We want to set up the network with these ranges:
192.168.70.0/24 172.17.40.0/24
left <------------> center <------------> right
.2 .1 .1 .2
To set an IP address on an interface (since the shells for the namespaces are as “root”, I’m not including sudo):
ip addr add <IP>/<PREFIX> dev <INTERFACE>
For left, the interface is l0 (verify with ip addr in the left namespace), and the IP and prefix we want is 192.168.70.2 and 24. To set the IP then is:
ip addr add 192.168.70.2/24 dev l0
Before you move on, make sure the following IPs are configured on the interfaces in the namespace:
| Namespace | Interface | Address | Prefix |
|---|---|---|---|
| left | l0 |
192.168.70.2 |
24 |
| center | c1 |
192.168.70.1 |
24 |
| center | c0 |
172.17.40.1 |
24 |
| right | r0 |
172.17.40.2 |
24 |
We can verify we can connect to our neighbor namespaces by pinging them with the ping command. So on left we can verify we can connect to center by pinging the IP on the interface connected to left (use ctrl-c to stop ping, otherwise it will go forever):
(left)$ ping 192.168.70.1
PING 192.168.70.1 (192.168.70.1) 56(84) bytes of data.
64 bytes from 192.168.70.1: icmp_seq=1 ttl=64 time=0.080 ms
64 bytes from 192.168.70.1: icmp_seq=2 ttl=64 time=0.081 ms
64 bytes from 192.168.70.1: icmp_seq=3 ttl=64 time=0.085 ms
On center we can ping both the addresses on left and right:
(center)$ ping 192.168.70.2
PING 192.168.70.2 (192.168.70.2) 56(84) bytes of data.
64 bytes from 192.168.70.2: icmp_seq=1 ttl=64 time=0.071 ms
64 bytes from 192.168.70.2: icmp_seq=2 ttl=64 time=0.057 ms
^C
--- 192.168.70.2 ping statistics ---
2 packets transmitted, 2 received, 0% packet loss, time 1003ms
rtt min/avg/max/mdev = 0.057/0.064/0.071/0.007 ms
(center)$ ping 172.17.40.2
PING 172.17.40.2 (172.17.40.2) 56(84) bytes of data.

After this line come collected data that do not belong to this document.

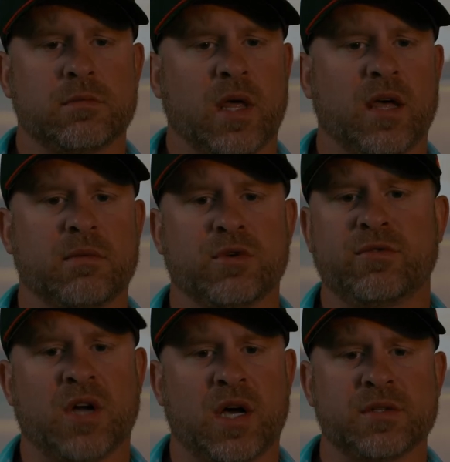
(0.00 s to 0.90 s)
and
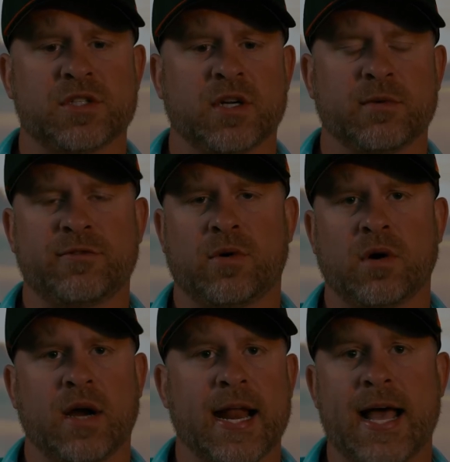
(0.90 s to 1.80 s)
moved on to number
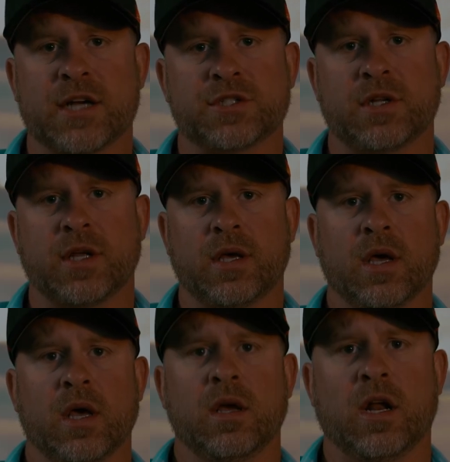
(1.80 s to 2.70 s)
4. And actually,
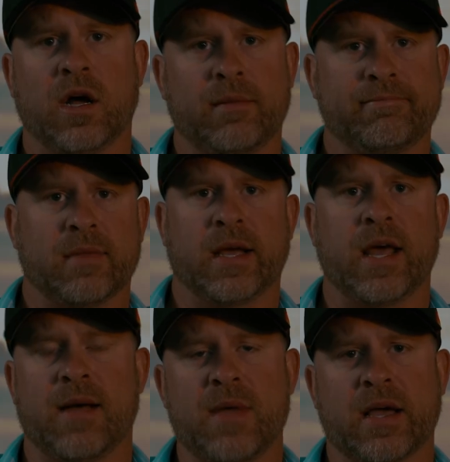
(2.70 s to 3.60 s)
you know,
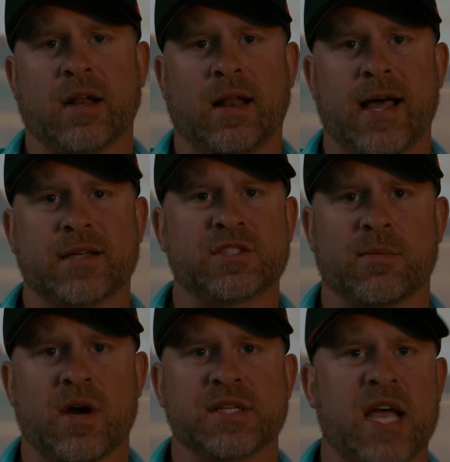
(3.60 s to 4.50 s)
again, I'm not going to like
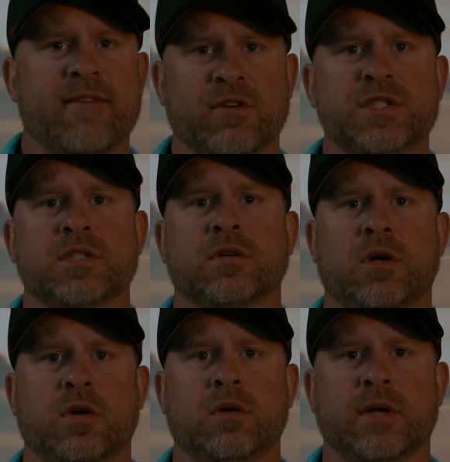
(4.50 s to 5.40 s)
summarize every single
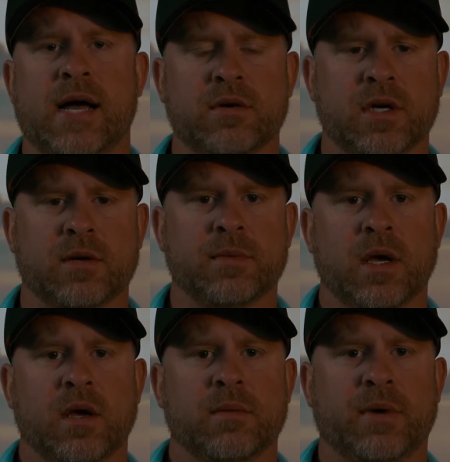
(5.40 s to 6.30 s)
hole and outcome,
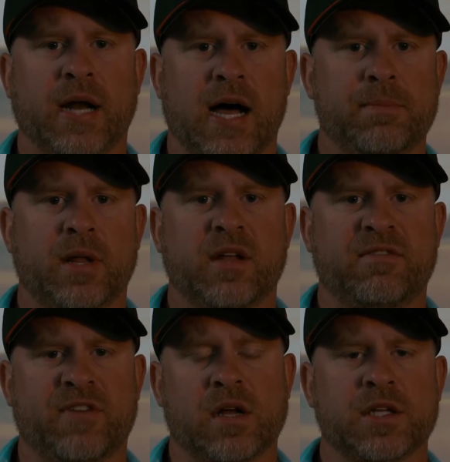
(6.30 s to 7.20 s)
but I played
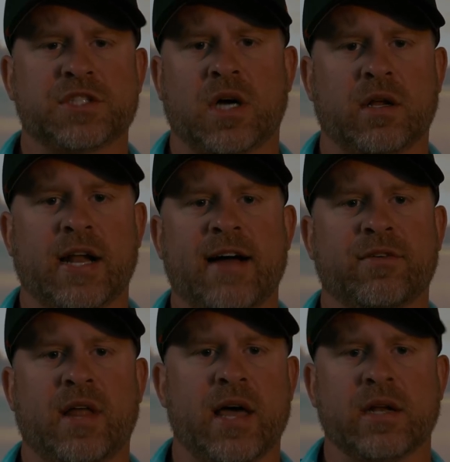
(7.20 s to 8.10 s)
fairly solid
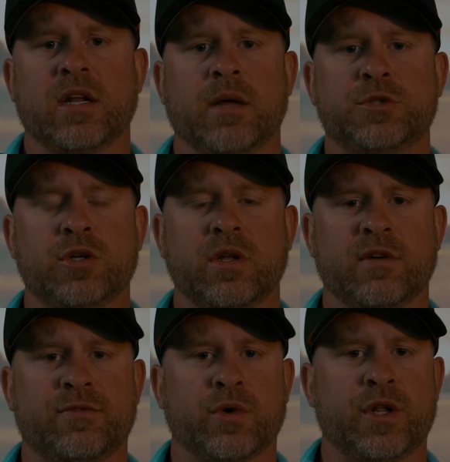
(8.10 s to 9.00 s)
after that and ended up shooting a
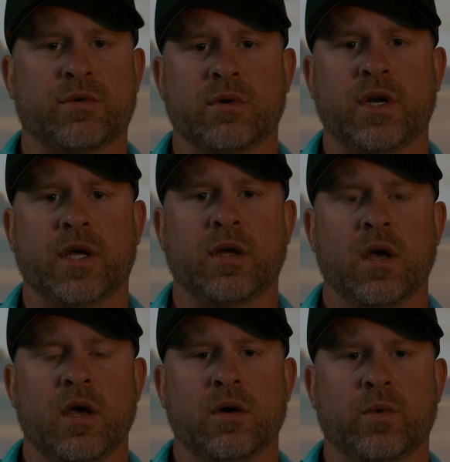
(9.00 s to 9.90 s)
43
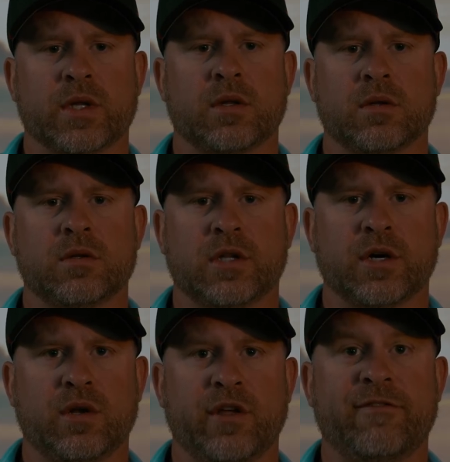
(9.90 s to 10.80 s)
with
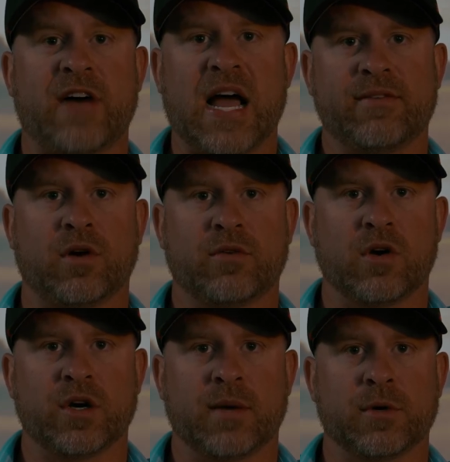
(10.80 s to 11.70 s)
literally 5 over
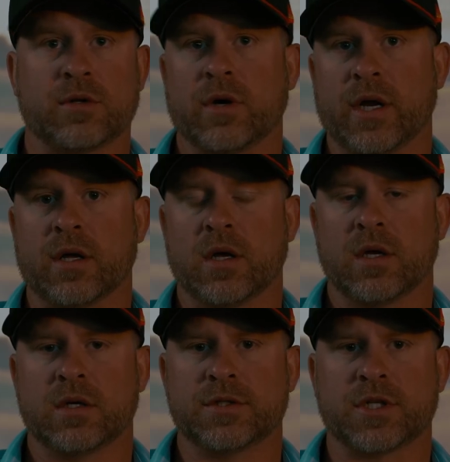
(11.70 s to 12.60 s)
on number 3.
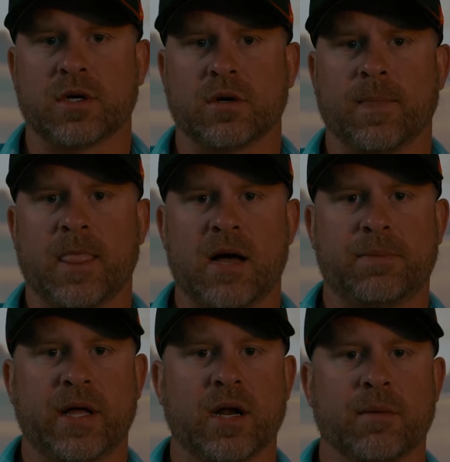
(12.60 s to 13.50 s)
So I
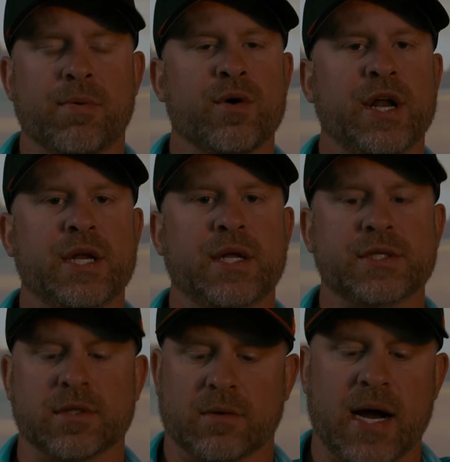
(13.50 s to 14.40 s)
played a pretty
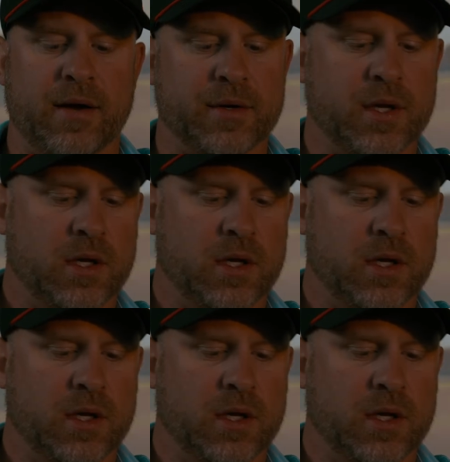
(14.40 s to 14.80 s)
decent round.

64 bytes from 172.17.40.2: icmp_seq=1 ttl=64 time=0.060 ms
64 bytes from 172.17.40.2: icmp_seq=2 ttl=64 time=0.080 ms
64 bytes from 172.17.40.2: icmp_seq=3 ttl=64 time=0.036 ms
^C
--- 172.17.40.2 ping statistics ---
3 packets transmitted, 3 received, 0% packet loss, time 2044ms
rtt min/avg/max/mdev = 0.036/0.058/0.080/0.018 ms
And right can ping center:
(right)$ ping 172.17.40.1
PING 172.17.40.1 (172.17.40.1) 56(84) bytes of data.
64 bytes from 172.17.40.1: icmp_seq=1 ttl=64 time=0.072 ms
64 bytes from 172.17.40.1: icmp_seq=2 ttl=64 time=0.082 ms
However, left cannot ping right:
(left)$ ping 172.17.40.2
ping: connect: Network is unreachable
Remember our question: “how do I get there?” left can ping center because they are directly connected. left knows that when we ping 192.168.70.1, its connected to that network and so it can get there (“route” it there). A computer knows how to route to networks directly connected to it. Past those direct connections though, it doesn’t know how to get there. Thus, when we try to ping right, it gives up since it doesn’t know what to do with it. We need to tell it what and where to route packets outside its directly connected network. That’s the goal of part 3!